Er klonk een korte stilte. Kraaien landden in de bomen, en bestudeerden het gezelschap dat zich op de open vlakte bevond met een behoedzame nieuwsgierigheid.
Kat schudde haar hoofd. 'Nee. Ik weet dat je plannen idioot zijn, maar dit gaat te ver. Ze is een prinses! Ze gaat ons echt niet helpen.'
'Hoezo niet?' Caelum glimlachte zelfverzekerd. Hij streek zijn gewaad glad. 'Ik heb vernomen dat Alice veel ruzie met haar vader heeft, de laatste tijd.'
'Dat zegt niet dat ze meedoet aan een missie om hem te vermoorden!'
'Dat betwijfel ik.'
Kat begon te ijsberen. Het natte gras zwiepte tegen haar laarzen.
'We kunnen Alice hier niet voor gebruiken.' zei ze.
'Kat, dit plan gaat werken, geloof me.' hij zette een stap naar haar toe. 'Alsjeblieft.'
Ze zuchtte en sloeg haar armen over elkaar. 'Ik kan je toch niet op andere gedachten brengen, of wel?'
'Nee.'
De zon liet zich niet zien. Stapelwolken hingen boven het landschap, als een beschermende koepel. De dauw was te ruiken in de lucht. Een doorzichtige mist drong tussen hun voeten door. Kat staarde ernaar. Ze kwamen steeds dichter bij Noord-Ravendal, dat was te voelen aan de energie die om hen heen hing. Ze huiverde en sloeg haar mantel dichter om zich heen.
'Prima.' zei ze. 'Maar ik denk niet dat het gaat lukken.'
'Bedankt.'
Nu het besluit was genomen kwam Caelum in actie. Hij zei Altar dat hij de prinses in de gaten moest houden, en dat hij contact moest houden. Ook begon hij de benodigdheden voor de reis naar het Nachtwoud in te pakken.
'Mara Arbor is een reiziger.' zei hij, terwijl hij het eten in een tas propte. 'Ze zal niet lang in het Nachtwoud blijven. We moeten opschieten.'
Nox zweeg. Hij nam de gebeurtenissen slechts in zich op. Het was een oude gewoonte, die hij niet graag losliet. Hij bestudeerde mensen. Hij wilde hun zwakten en hun krachten kennen.

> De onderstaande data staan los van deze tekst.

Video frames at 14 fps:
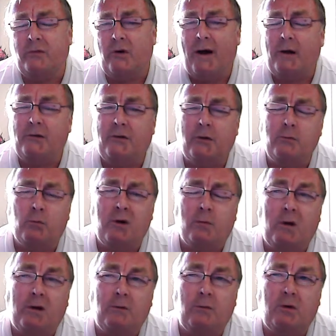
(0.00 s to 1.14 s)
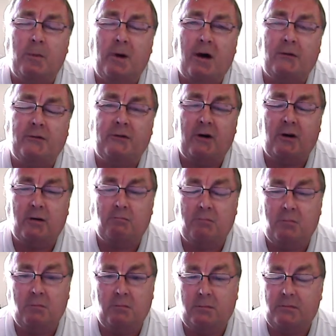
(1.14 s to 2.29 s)
around, don't we, when we're about
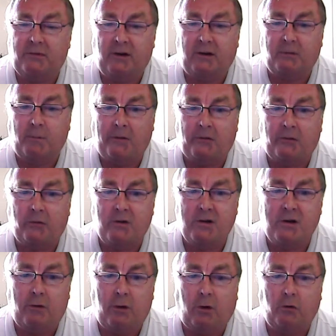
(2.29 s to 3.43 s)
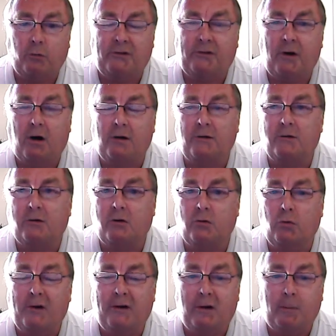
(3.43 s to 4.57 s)
6 months or a year old. We start
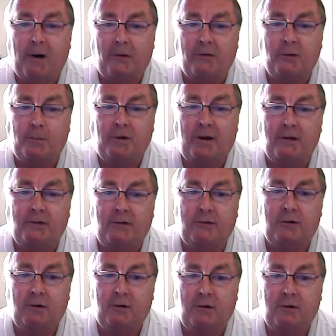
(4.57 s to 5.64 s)
crawling about the place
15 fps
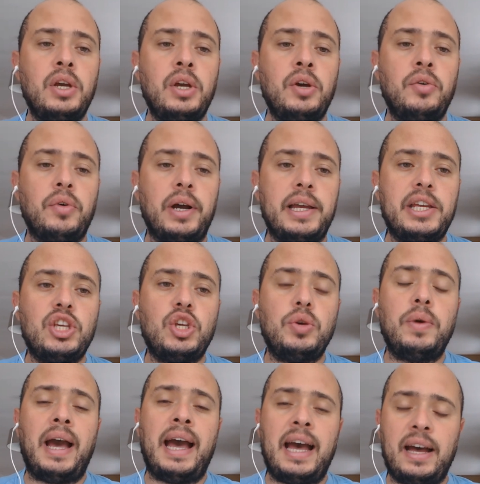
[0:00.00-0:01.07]
right, you
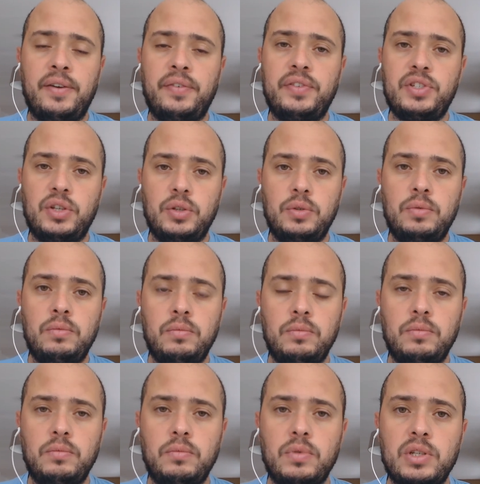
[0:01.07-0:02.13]
have to
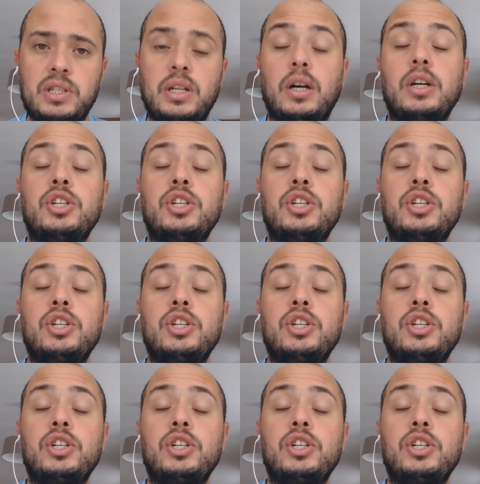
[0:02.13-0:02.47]
start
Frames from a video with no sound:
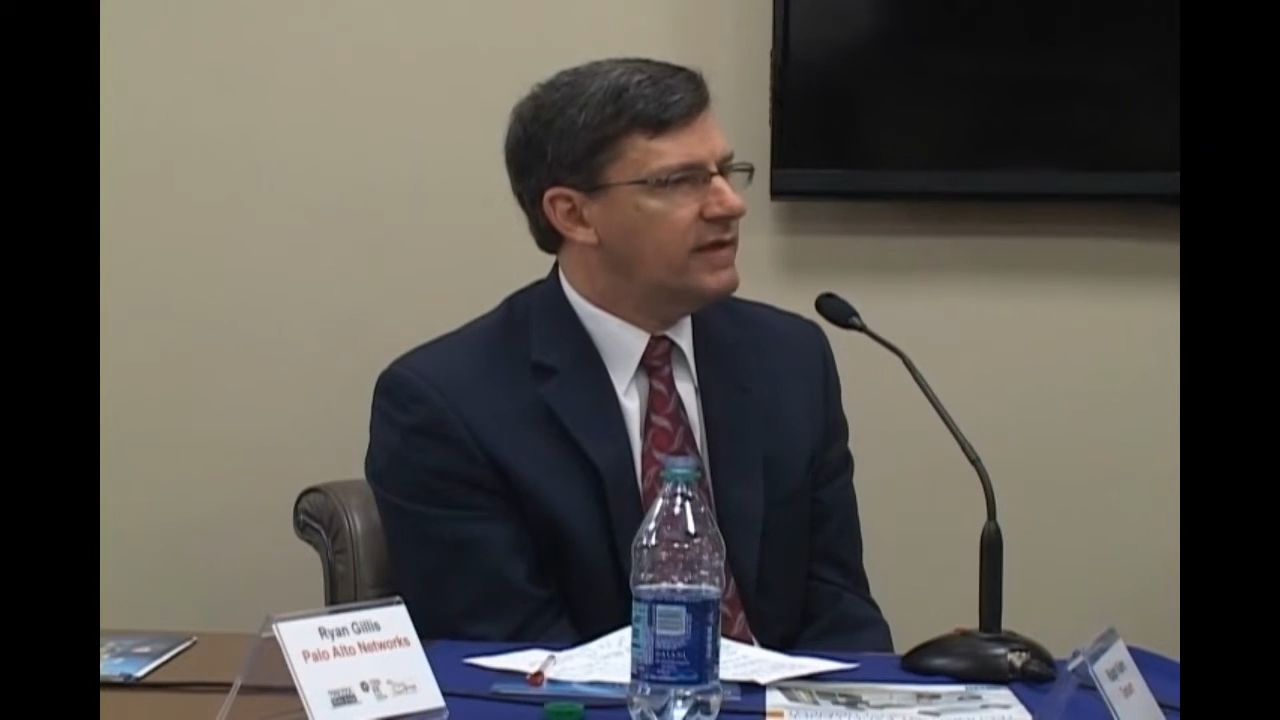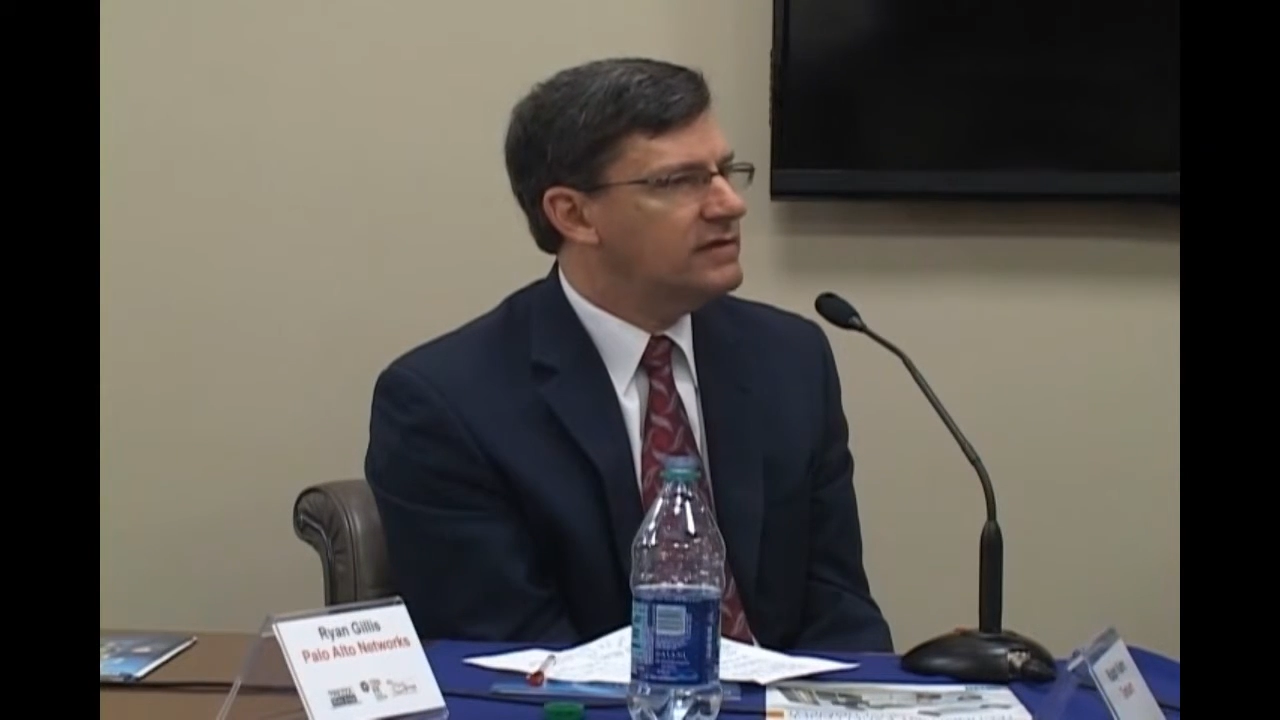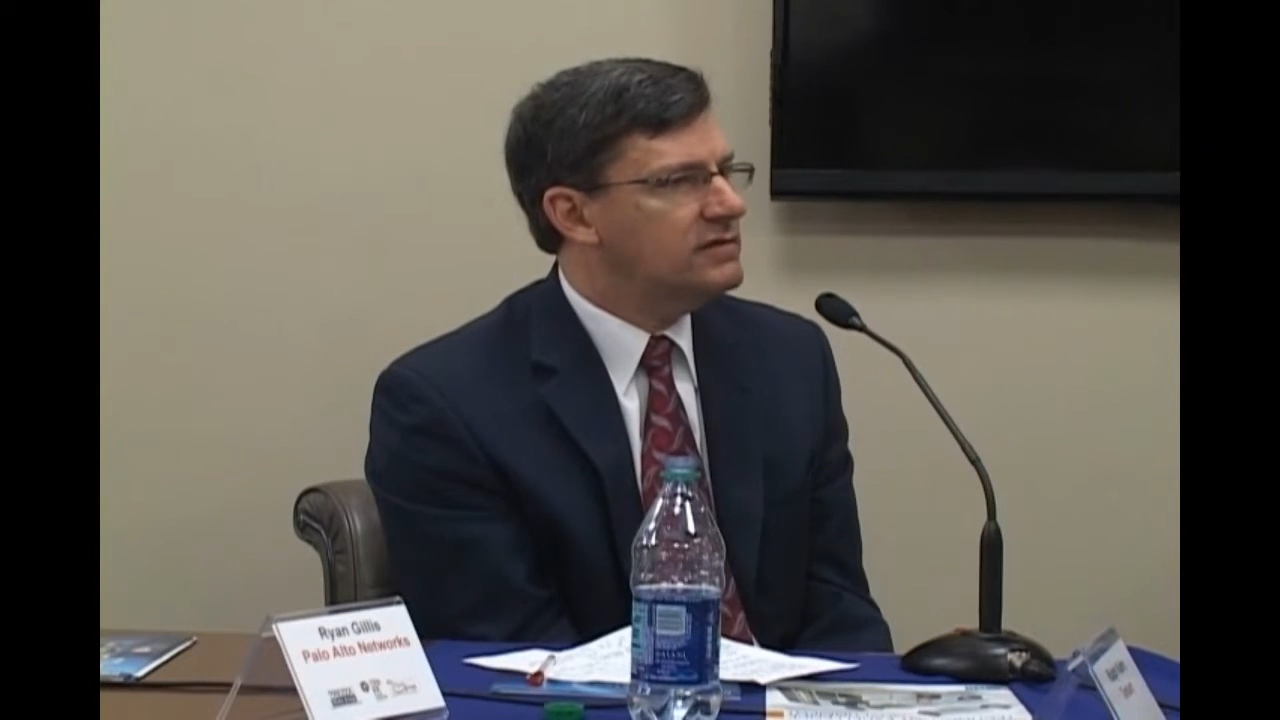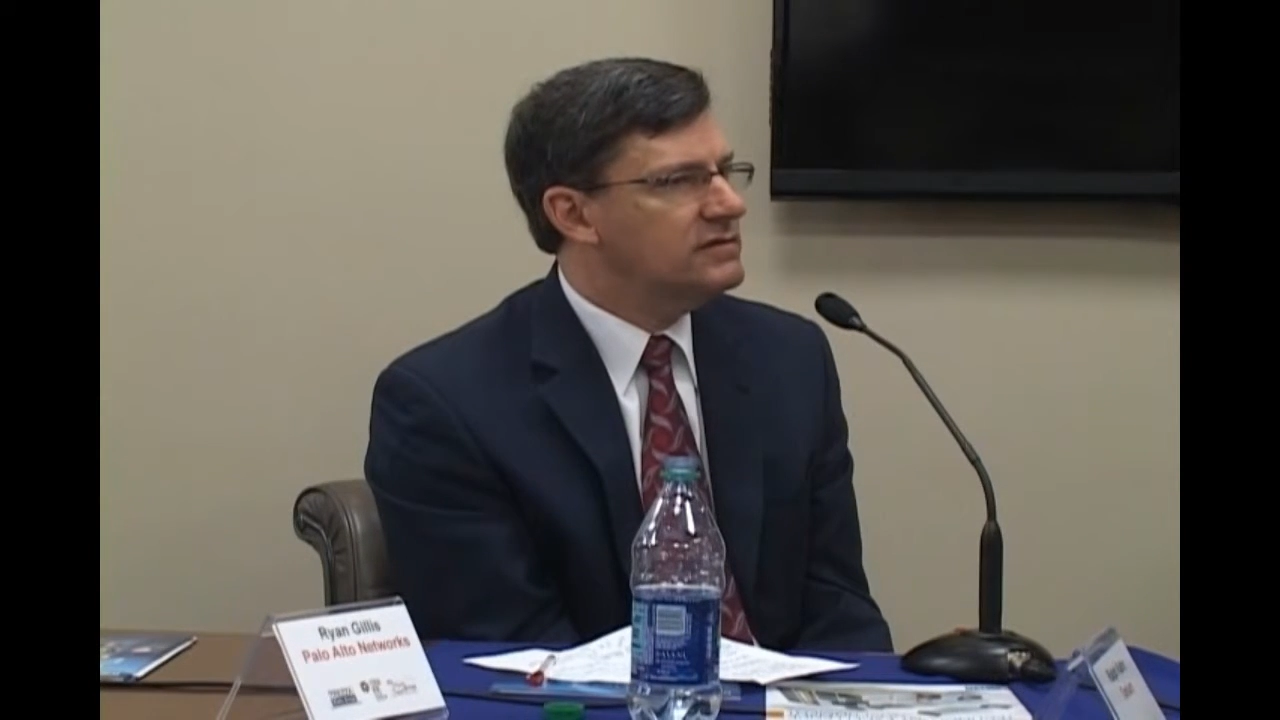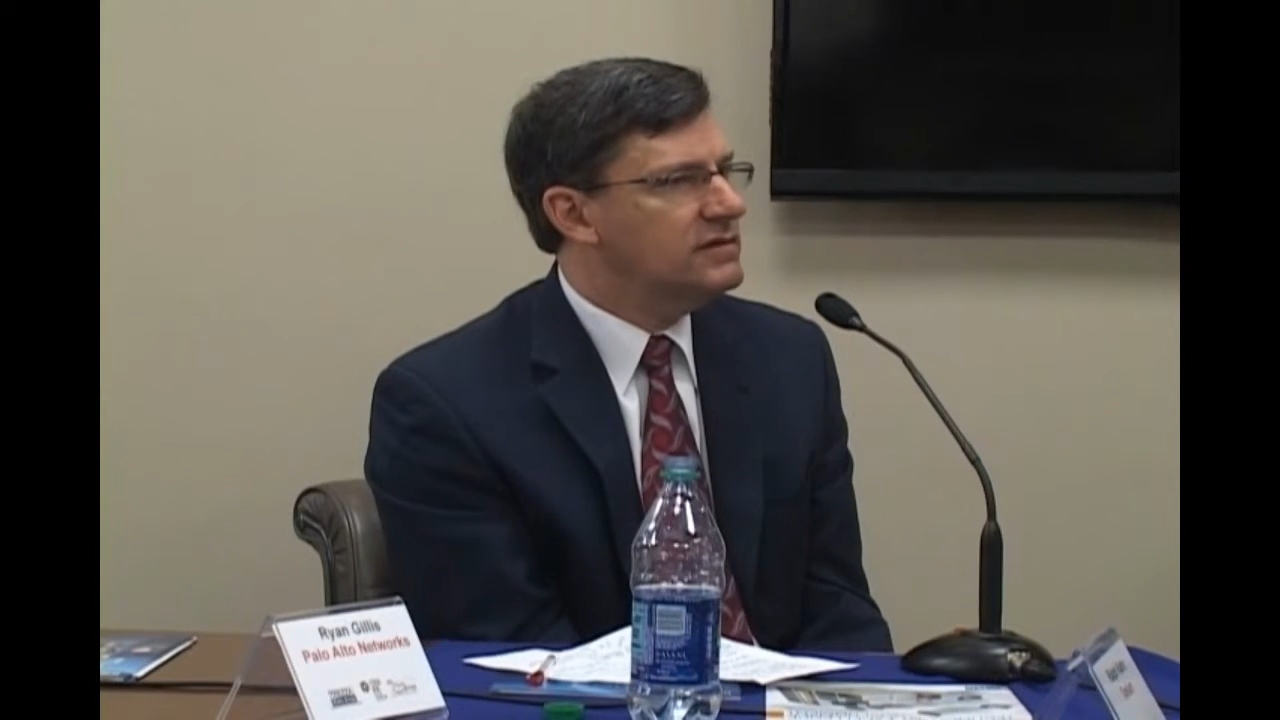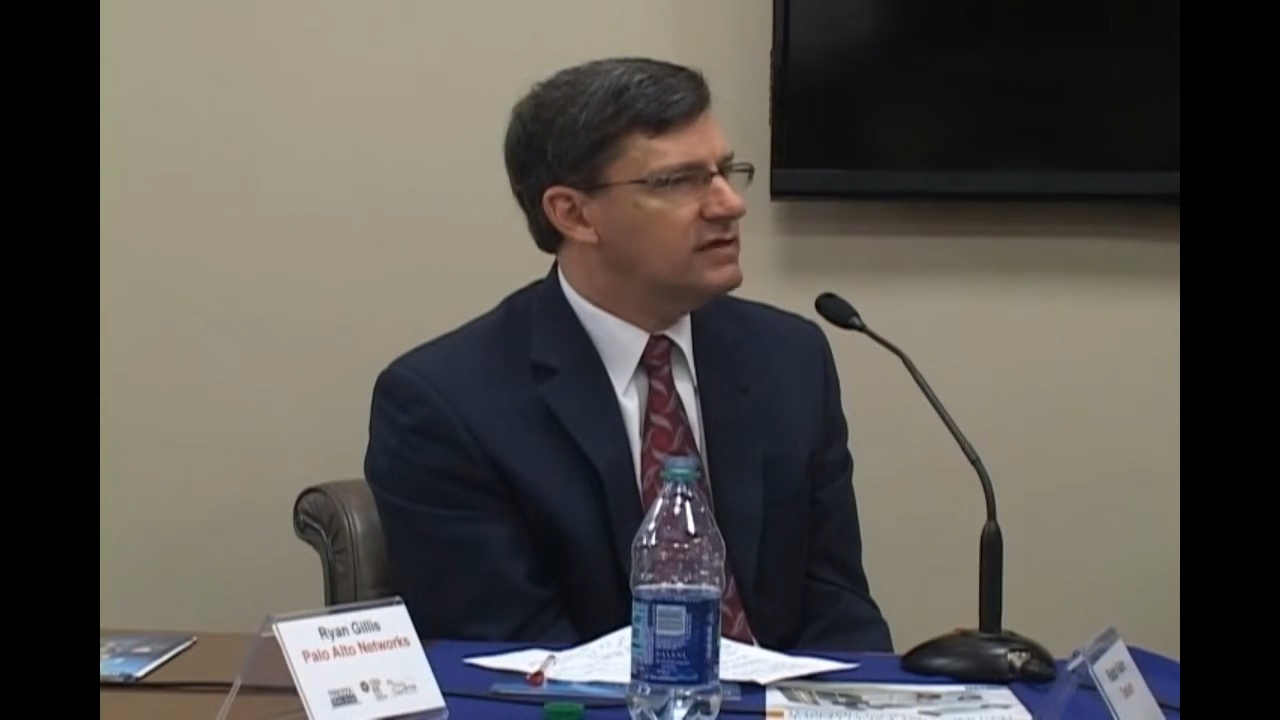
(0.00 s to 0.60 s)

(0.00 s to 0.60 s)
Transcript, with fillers: that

Maar bij deze wezens lukte dat hem niet.
Kat had overduidelijk geheimen, maar ze zweeg erover. En Caelum had er misschien nog wel meer. Maar hij verborg zich achter een glimlach, zoals velen dat deden.
En Altar. Wat was hij? Had hij geheimen? Nox kon hem niet inschatten. Het frustreerde hem.
Het gezelschap splitste zich op. Altar ging richting De Cor, het midden van Ravendal, waar het paleis van de koning zich bevond. De anderen ging naar Noord-Ravendal, op zoek naar Mara Arbor. Ze wensten elkaar het beste, tegen beter weten in hopend dat ze elkaar ooit nog terug zouden zien.
Hun wegen scheidden zich.
Nos volgde Caelum en Kat, op zijn hoede voor dreigend gevaar. Hij had zich eerder makkelijk laten uitschakelen, en dat zou hem niet weer gebeuren. Ze liepen door de bossen, langs de rivier de Draun. De Draun was één van de grootste rivieren van het rijk, en liep van de Zuiderzee tot de Kille Oceaan. De rivier zou hen rechtstreeks naar het Nachtwoud leiden.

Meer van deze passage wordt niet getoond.